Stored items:
%%

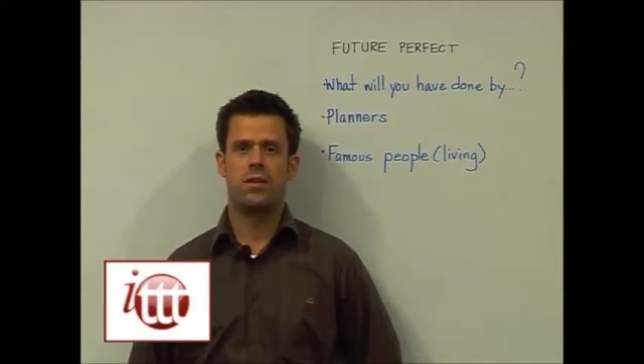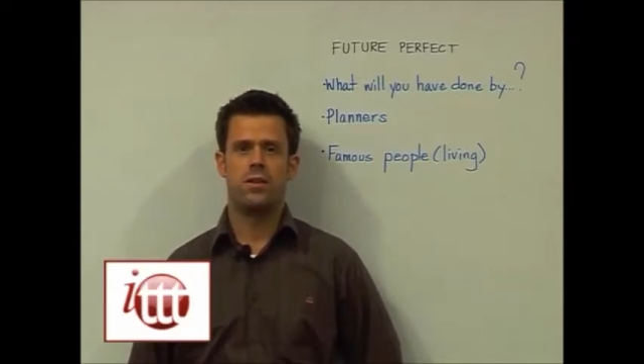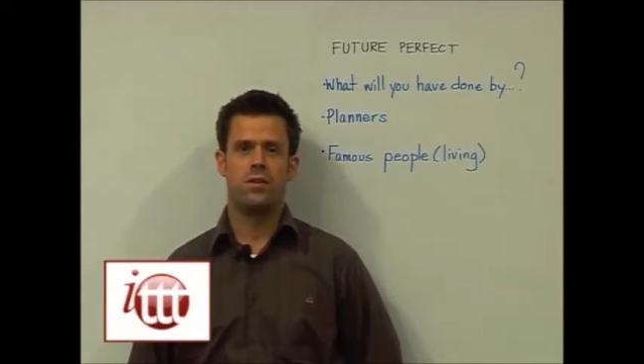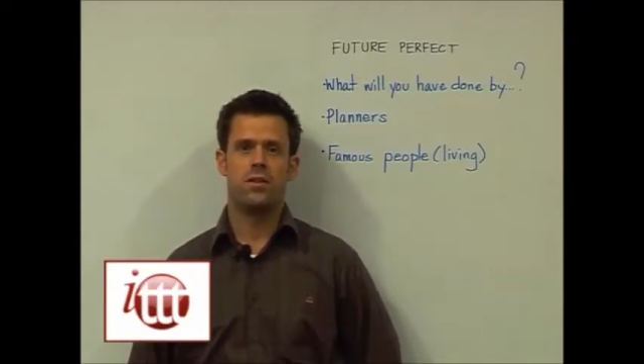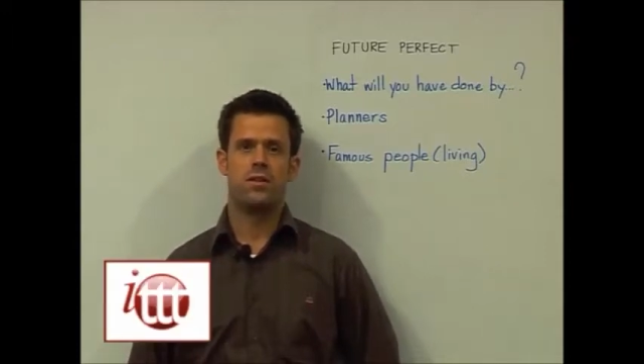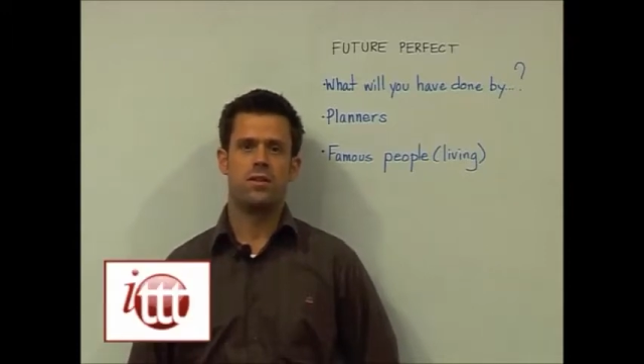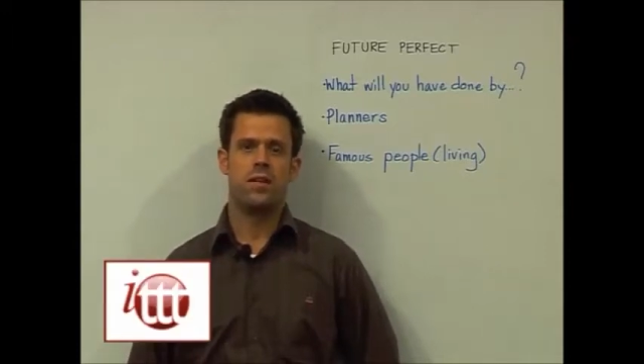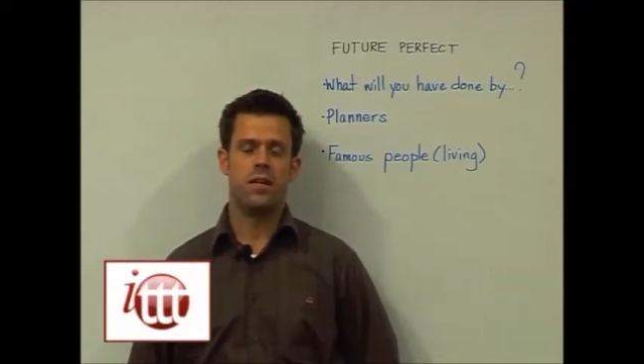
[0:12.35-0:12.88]

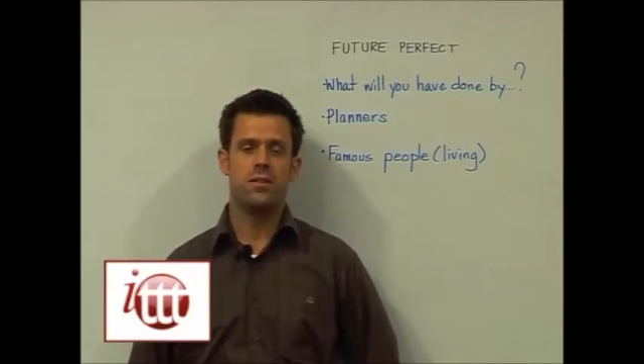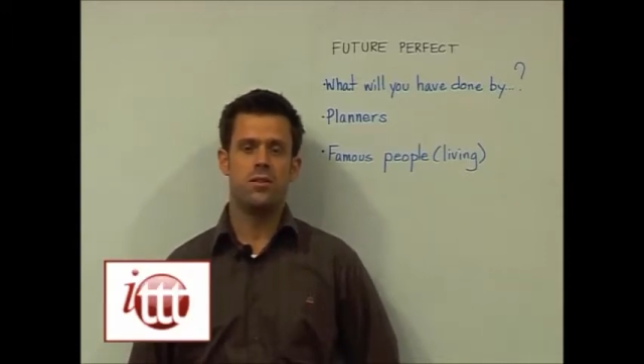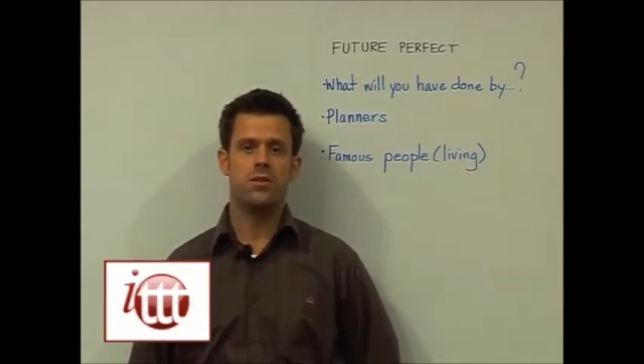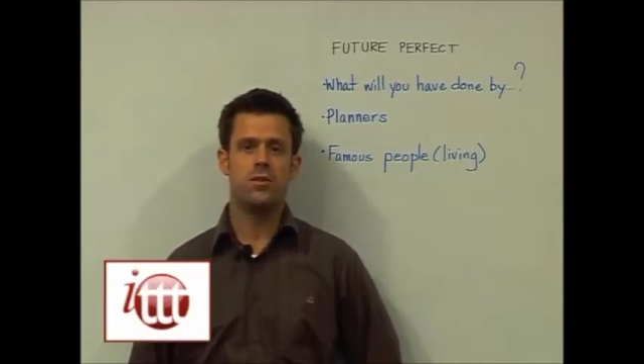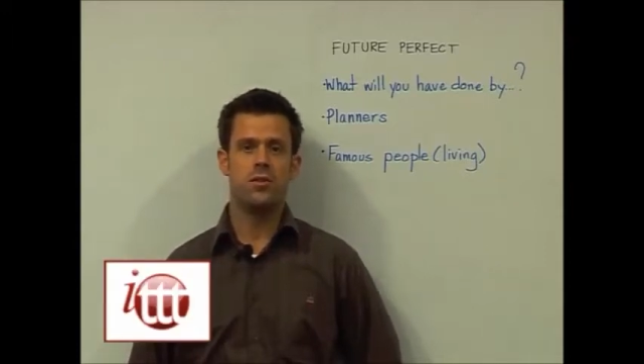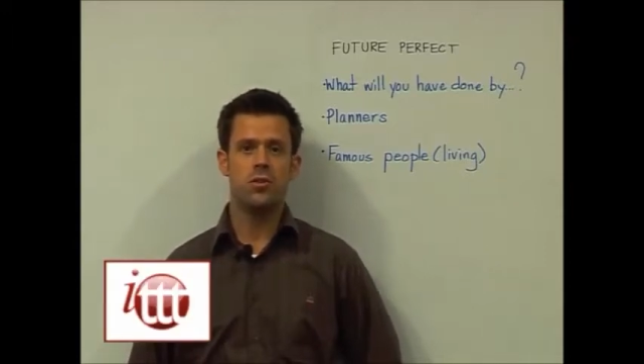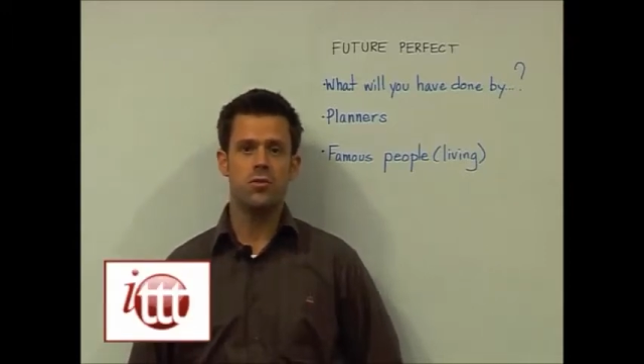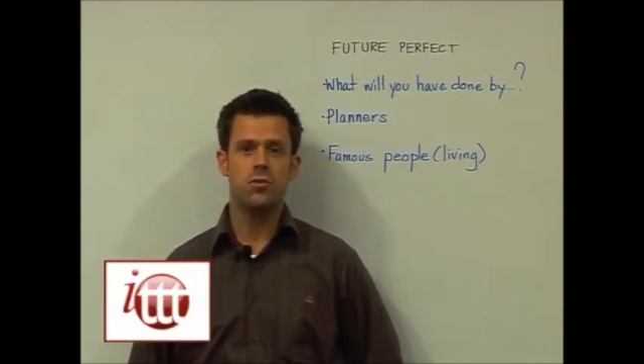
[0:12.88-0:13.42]
This tense
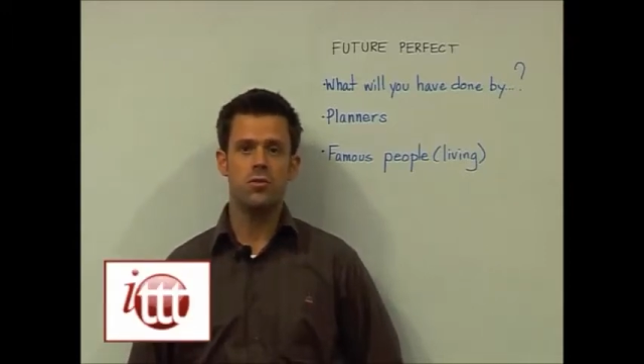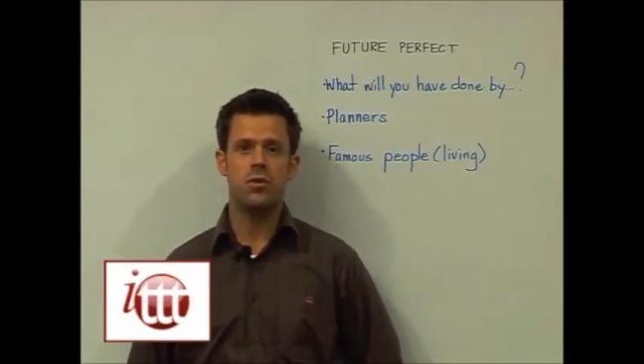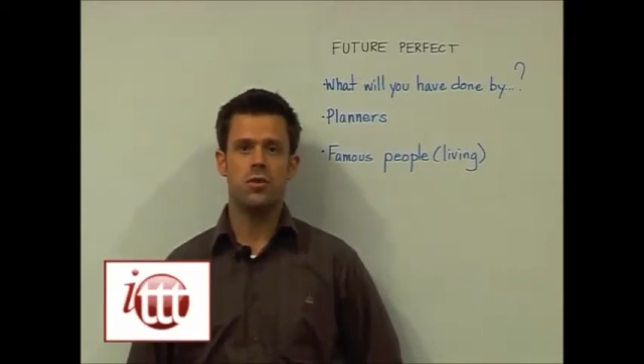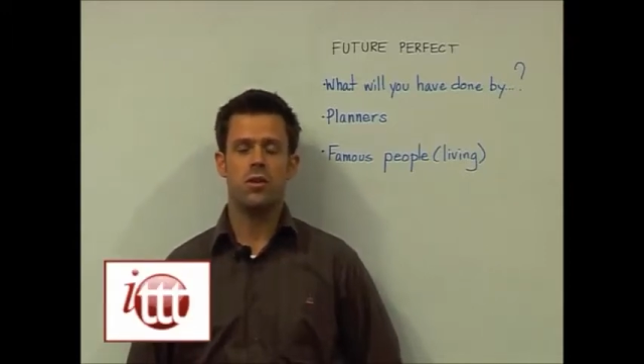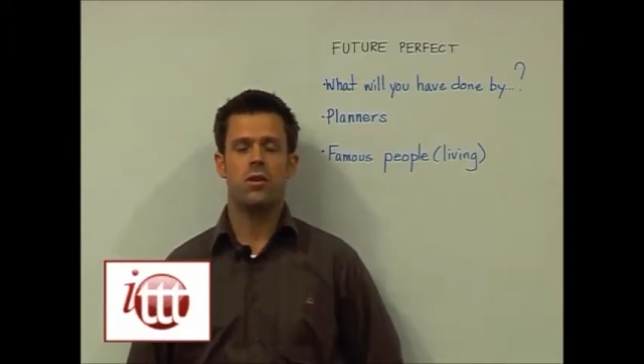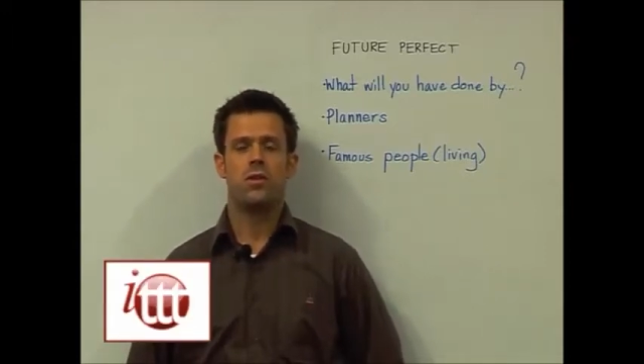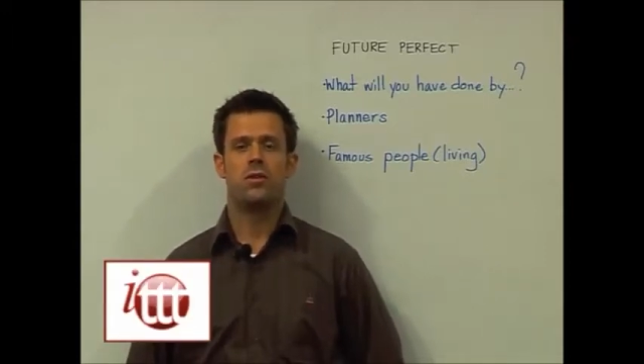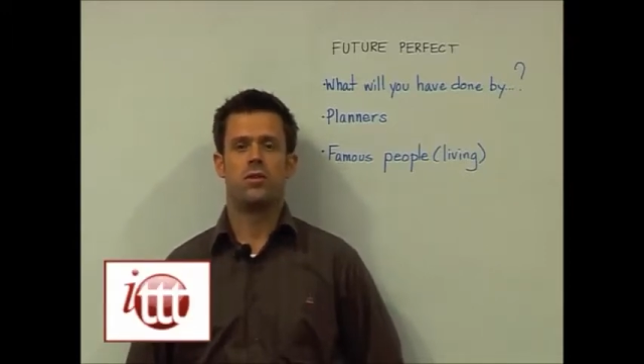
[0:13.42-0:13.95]
is used
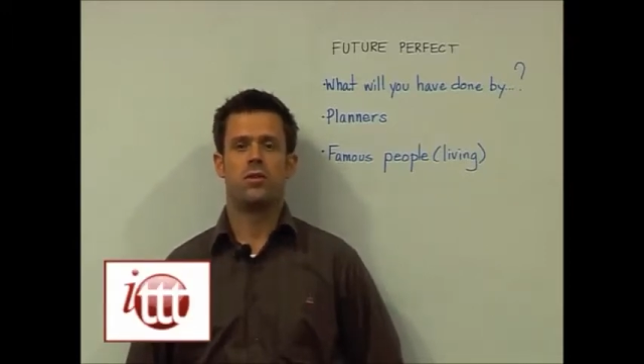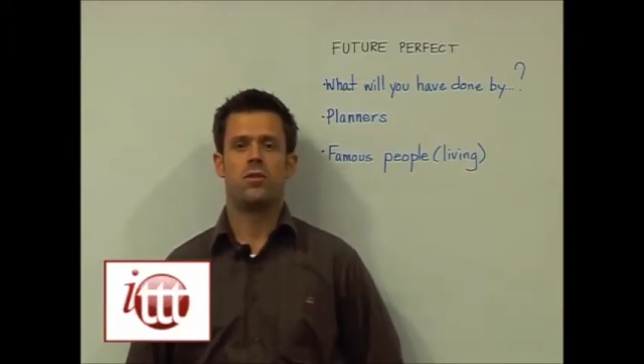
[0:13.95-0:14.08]
to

%%

Aim of the task
All entries above must be duplicated exactly; please omit any picture they hold.

Exercise response
[0:12.35-0:12.88]

[0:12.88-0:13.42]
This tense
[0:13.42-0:13.95]
is used
[0:13.95-0:14.08]
to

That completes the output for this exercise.